'''

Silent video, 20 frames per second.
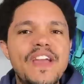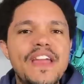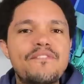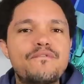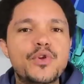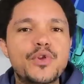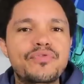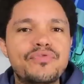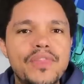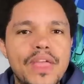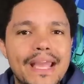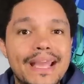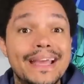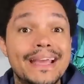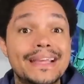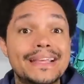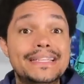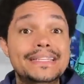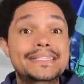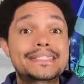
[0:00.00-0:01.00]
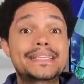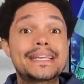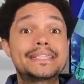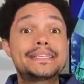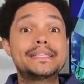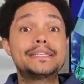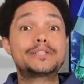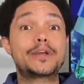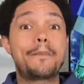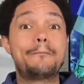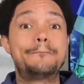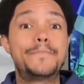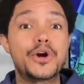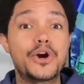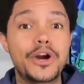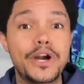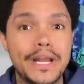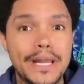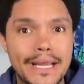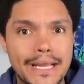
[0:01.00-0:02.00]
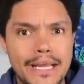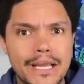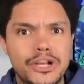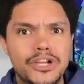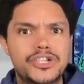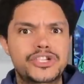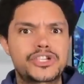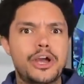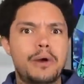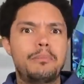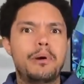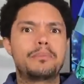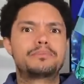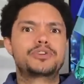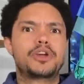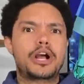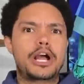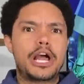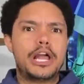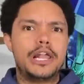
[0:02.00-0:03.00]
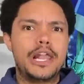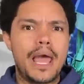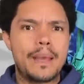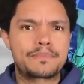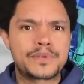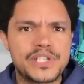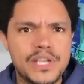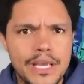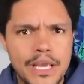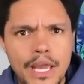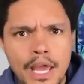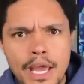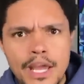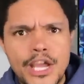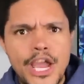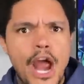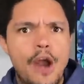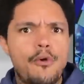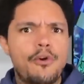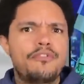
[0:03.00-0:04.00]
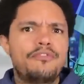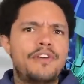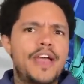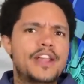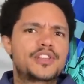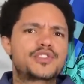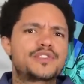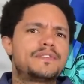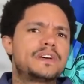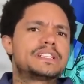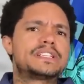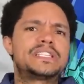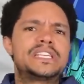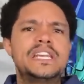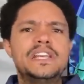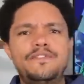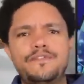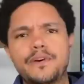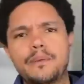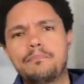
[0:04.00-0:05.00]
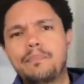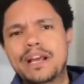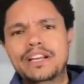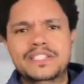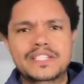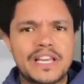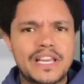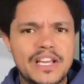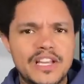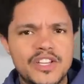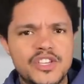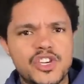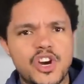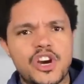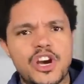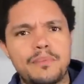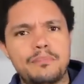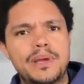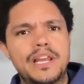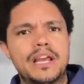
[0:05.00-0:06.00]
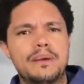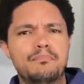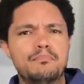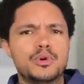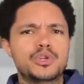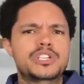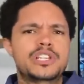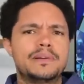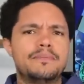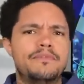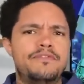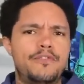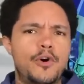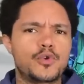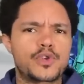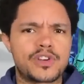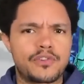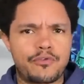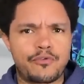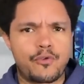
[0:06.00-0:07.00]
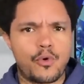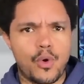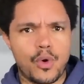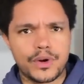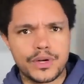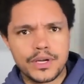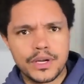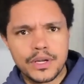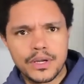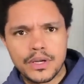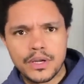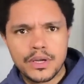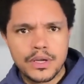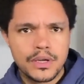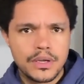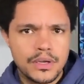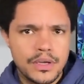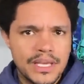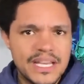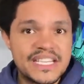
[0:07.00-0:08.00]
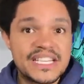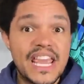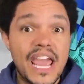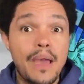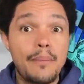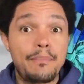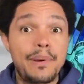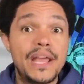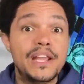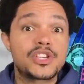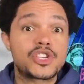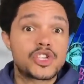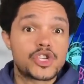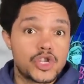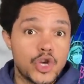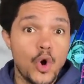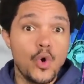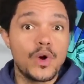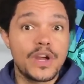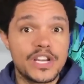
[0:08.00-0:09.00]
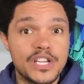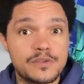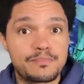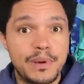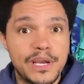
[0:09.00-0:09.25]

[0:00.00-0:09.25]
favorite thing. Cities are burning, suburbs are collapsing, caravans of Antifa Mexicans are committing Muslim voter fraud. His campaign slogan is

'''
'''

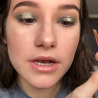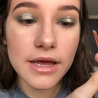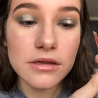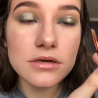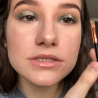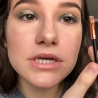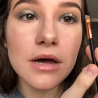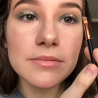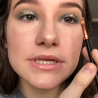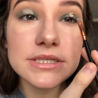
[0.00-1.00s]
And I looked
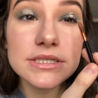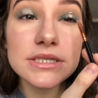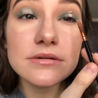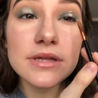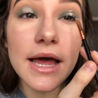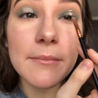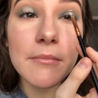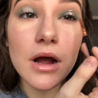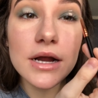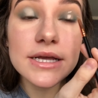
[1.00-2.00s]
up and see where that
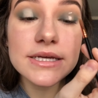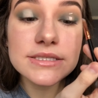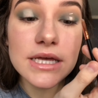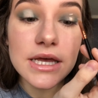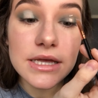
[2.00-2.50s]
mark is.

'''

Work to complete:
Start at the line above containing "[0:00.00-0:01.00]" and stop at the line containing "[0:09.00-0:09.25]": print those lines and everything between them exactly, but not the pictures.

Answer:
[0:00.00-0:01.00]
[0:01.00-0:02.00]
[0:02.00-0:03.00]
[0:03.00-0:04.00]
[0:04.00-0:05.00]
[0:05.00-0:06.00]
[0:06.00-0:07.00]
[0:07.00-0:08.00]
[0:08.00-0:09.00]
[0:09.00-0:09.25]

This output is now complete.